## Records shown

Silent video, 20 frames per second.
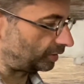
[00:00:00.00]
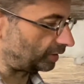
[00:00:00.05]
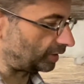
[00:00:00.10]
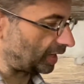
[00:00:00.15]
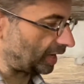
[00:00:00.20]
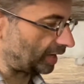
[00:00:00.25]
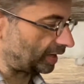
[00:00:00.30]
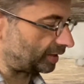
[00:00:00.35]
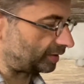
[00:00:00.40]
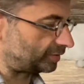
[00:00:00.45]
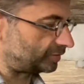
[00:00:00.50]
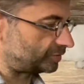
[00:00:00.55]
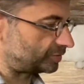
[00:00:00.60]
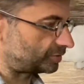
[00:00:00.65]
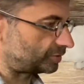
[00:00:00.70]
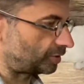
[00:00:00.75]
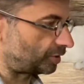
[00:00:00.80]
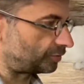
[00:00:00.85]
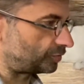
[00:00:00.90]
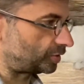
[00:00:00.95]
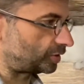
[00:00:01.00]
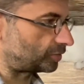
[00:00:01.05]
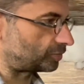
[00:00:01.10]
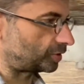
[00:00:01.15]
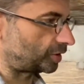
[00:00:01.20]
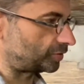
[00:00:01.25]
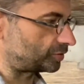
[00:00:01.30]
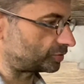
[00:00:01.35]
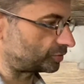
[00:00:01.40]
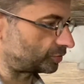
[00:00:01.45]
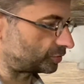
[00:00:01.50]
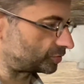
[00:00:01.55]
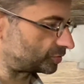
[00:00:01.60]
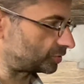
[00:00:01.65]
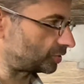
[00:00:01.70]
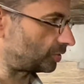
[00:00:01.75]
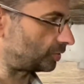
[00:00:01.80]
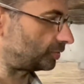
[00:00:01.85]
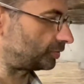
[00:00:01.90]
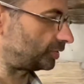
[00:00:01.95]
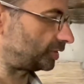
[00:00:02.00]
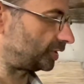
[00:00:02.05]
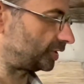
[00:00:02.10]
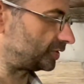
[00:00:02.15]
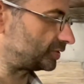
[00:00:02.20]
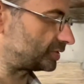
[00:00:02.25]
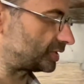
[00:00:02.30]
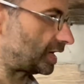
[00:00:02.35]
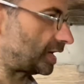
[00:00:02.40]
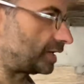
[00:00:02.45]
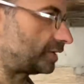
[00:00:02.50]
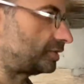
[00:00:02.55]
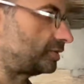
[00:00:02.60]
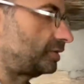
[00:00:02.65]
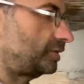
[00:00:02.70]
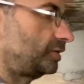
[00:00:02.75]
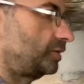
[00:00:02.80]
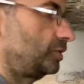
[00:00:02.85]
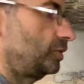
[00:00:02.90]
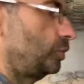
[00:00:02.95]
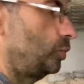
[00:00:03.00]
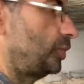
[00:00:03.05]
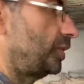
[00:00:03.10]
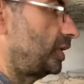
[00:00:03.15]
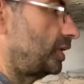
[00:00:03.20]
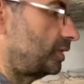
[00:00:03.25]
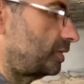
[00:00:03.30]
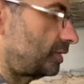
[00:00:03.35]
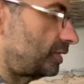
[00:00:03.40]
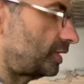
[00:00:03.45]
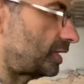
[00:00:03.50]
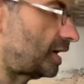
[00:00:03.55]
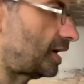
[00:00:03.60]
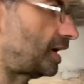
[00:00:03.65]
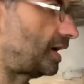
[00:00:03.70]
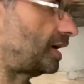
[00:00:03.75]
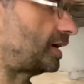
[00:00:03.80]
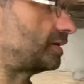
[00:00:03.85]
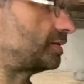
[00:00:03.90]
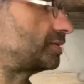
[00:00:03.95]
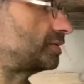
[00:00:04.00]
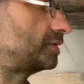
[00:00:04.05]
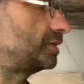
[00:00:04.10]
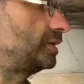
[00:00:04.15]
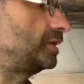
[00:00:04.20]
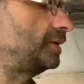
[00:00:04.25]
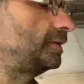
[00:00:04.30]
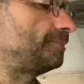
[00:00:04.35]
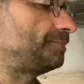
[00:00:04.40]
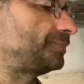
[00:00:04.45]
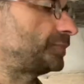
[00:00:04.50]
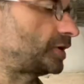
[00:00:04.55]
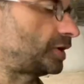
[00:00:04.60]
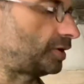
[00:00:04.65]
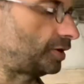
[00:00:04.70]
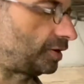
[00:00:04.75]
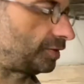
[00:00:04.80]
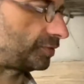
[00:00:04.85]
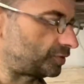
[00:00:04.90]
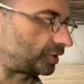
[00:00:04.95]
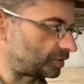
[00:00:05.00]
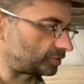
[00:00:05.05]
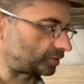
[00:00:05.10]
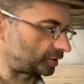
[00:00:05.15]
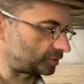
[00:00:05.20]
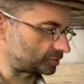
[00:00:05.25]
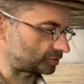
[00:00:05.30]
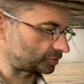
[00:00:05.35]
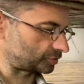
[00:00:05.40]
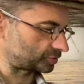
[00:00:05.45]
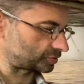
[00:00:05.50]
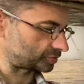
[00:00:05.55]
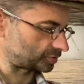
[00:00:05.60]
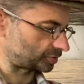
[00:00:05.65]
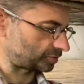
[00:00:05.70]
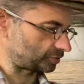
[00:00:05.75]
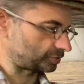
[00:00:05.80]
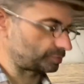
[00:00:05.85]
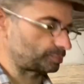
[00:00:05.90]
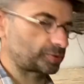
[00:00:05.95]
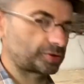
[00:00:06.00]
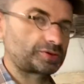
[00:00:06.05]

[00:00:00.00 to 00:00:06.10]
lines of the original stone, the exact width and height of the original stone.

## Exercise
Leave the pictures out, and please copy only the lines from the one with "[00:00:01.15]" through the end of the listing.

## Answer section
[00:00:01.15]
[00:00:01.20]
[00:00:01.25]
[00:00:01.30]
[00:00:01.35]
[00:00:01.40]
[00:00:01.45]
[00:00:01.50]
[00:00:01.55]
[00:00:01.60]
[00:00:01.65]
[00:00:01.70]
[00:00:01.75]
[00:00:01.80]
[00:00:01.85]
[00:00:01.90]
[00:00:01.95]
[00:00:02.00]
[00:00:02.05]
[00:00:02.10]
[00:00:02.15]
[00:00:02.20]
[00:00:02.25]
[00:00:02.30]
[00:00:02.35]
[00:00:02.40]
[00:00:02.45]
[00:00:02.50]
[00:00:02.55]
[00:00:02.60]
[00:00:02.65]
[00:00:02.70]
[00:00:02.75]
[00:00:02.80]
[00:00:02.85]
[00:00:02.90]
[00:00:02.95]
[00:00:03.00]
[00:00:03.05]
[00:00:03.10]
[00:00:03.15]
[00:00:03.20]
[00:00:03.25]
[00:00:03.30]
[00:00:03.35]
[00:00:03.40]
[00:00:03.45]
[00:00:03.50]
[00:00:03.55]
[00:00:03.60]
[00:00:03.65]
[00:00:03.70]
[00:00:03.75]
[00:00:03.80]
[00:00:03.85]
[00:00:03.90]
[00:00:03.95]
[00:00:04.00]
[00:00:04.05]
[00:00:04.10]
[00:00:04.15]
[00:00:04.20]
[00:00:04.25]
[00:00:04.30]
[00:00:04.35]
[00:00:04.40]
[00:00:04.45]
[00:00:04.50]
[00:00:04.55]
[00:00:04.60]
[00:00:04.65]
[00:00:04.70]
[00:00:04.75]
[00:00:04.80]
[00:00:04.85]
[00:00:04.90]
[00:00:04.95]
[00:00:05.00]
[00:00:05.05]
[00:00:05.10]
[00:00:05.15]
[00:00:05.20]
[00:00:05.25]
[00:00:05.30]
[00:00:05.35]
[00:00:05.40]
[00:00:05.45]
[00:00:05.50]
[00:00:05.55]
[00:00:05.60]
[00:00:05.65]
[00:00:05.70]
[00:00:05.75]
[00:00:05.80]
[00:00:05.85]
[00:00:05.90]
[00:00:05.95]
[00:00:06.00]
[00:00:06.05]

[00:00:00.00 to 00:00:06.10]
lines of the original stone, the exact width and height of the original stone.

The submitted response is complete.